While economic textbooks have long relied on a utility-maximization model of economic decision-making, Robert J. Shiller and other behavioral economists continue to demonstrate that human behavior is not so simple. The stories we use to frame our thinking and guide our actions might not always make sense, but they play a crucial role nonetheless.

LONDON – Robert J. Shiller needs no introduction. Having made fundamental contributions to finance theory and behavioral economics, he was awarded the Nobel Memorial Prize in Economic Sciences in 2013. In his new book, he pushes his interest in behavioral economics in new directions, highlighting the role of economic narratives in individual decision-making, macroeconomic fluctuations, boom-and-bust cycles, and financial crises. At the core of the book is the argument that one cannot understand individual decision-making and how it departs from the textbook utility-maximization model – much less its aggregate economic and financial consequences – without considering “economic narratives.”

A narrative, as Shiller defines it, is a story with a moral – that is to say, a story that packages a set of values with implications for how individuals should act. A narrative rises to the level of an economic narrative – or, more precisely, a macroeconomic narrative – when it is widely embraced. That widespread acceptance leads in turn to a common behavioral response according to the narrative’s “script” – the sequence of actions that people think they should pursue for no better reason than that they understand that others are doing the same.

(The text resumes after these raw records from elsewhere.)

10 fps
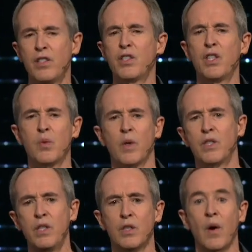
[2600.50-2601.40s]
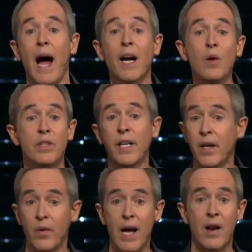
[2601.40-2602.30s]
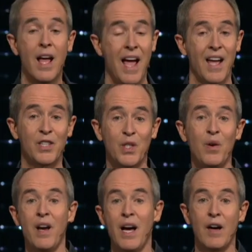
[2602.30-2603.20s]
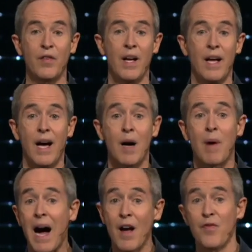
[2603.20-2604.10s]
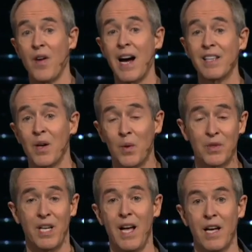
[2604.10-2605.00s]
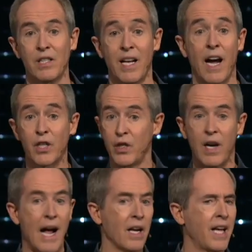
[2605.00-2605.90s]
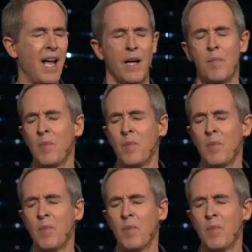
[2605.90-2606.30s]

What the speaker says: just what you do. So I go digging around, and sure enough, I find an old test, and I assured Allie, hey,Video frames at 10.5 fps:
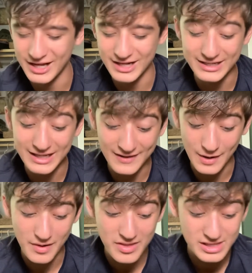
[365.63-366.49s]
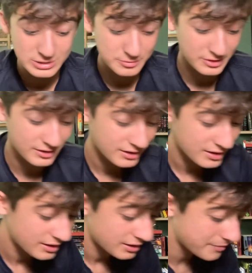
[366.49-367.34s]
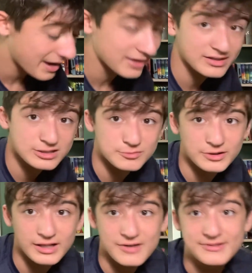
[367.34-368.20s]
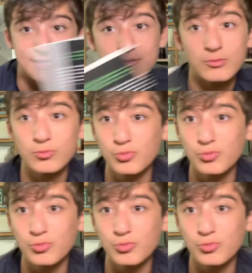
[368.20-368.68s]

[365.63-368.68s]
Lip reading: And I read this book, the back of this book, and it was like,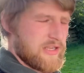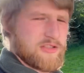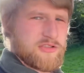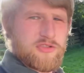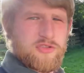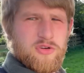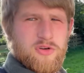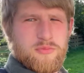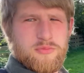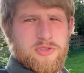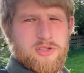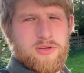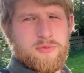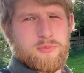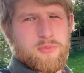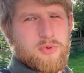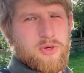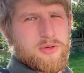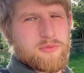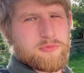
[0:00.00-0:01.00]
Storm's
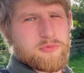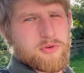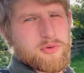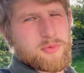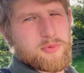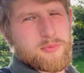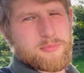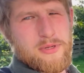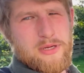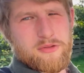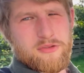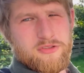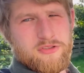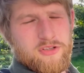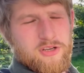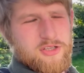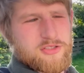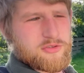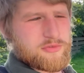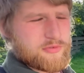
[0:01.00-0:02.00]
lump went from about the
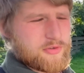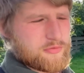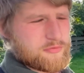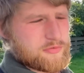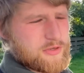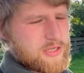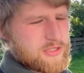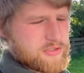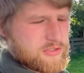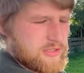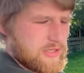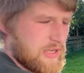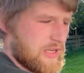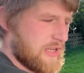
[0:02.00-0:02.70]
size of a fist,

Consider, for example, the key narratives of the euro crisis. In northern Europe, the dominant narrative focused on southern eurozone countries’ long histories of profligacy and fiscal laxity, traits sometimes attributed to the region’s Mediterranean climate. This description was then juxtaposed against northern Europeans’ own prudence and thrift – characteristics supposedly derived from searing memories of hyperinflation after World Wars I and II.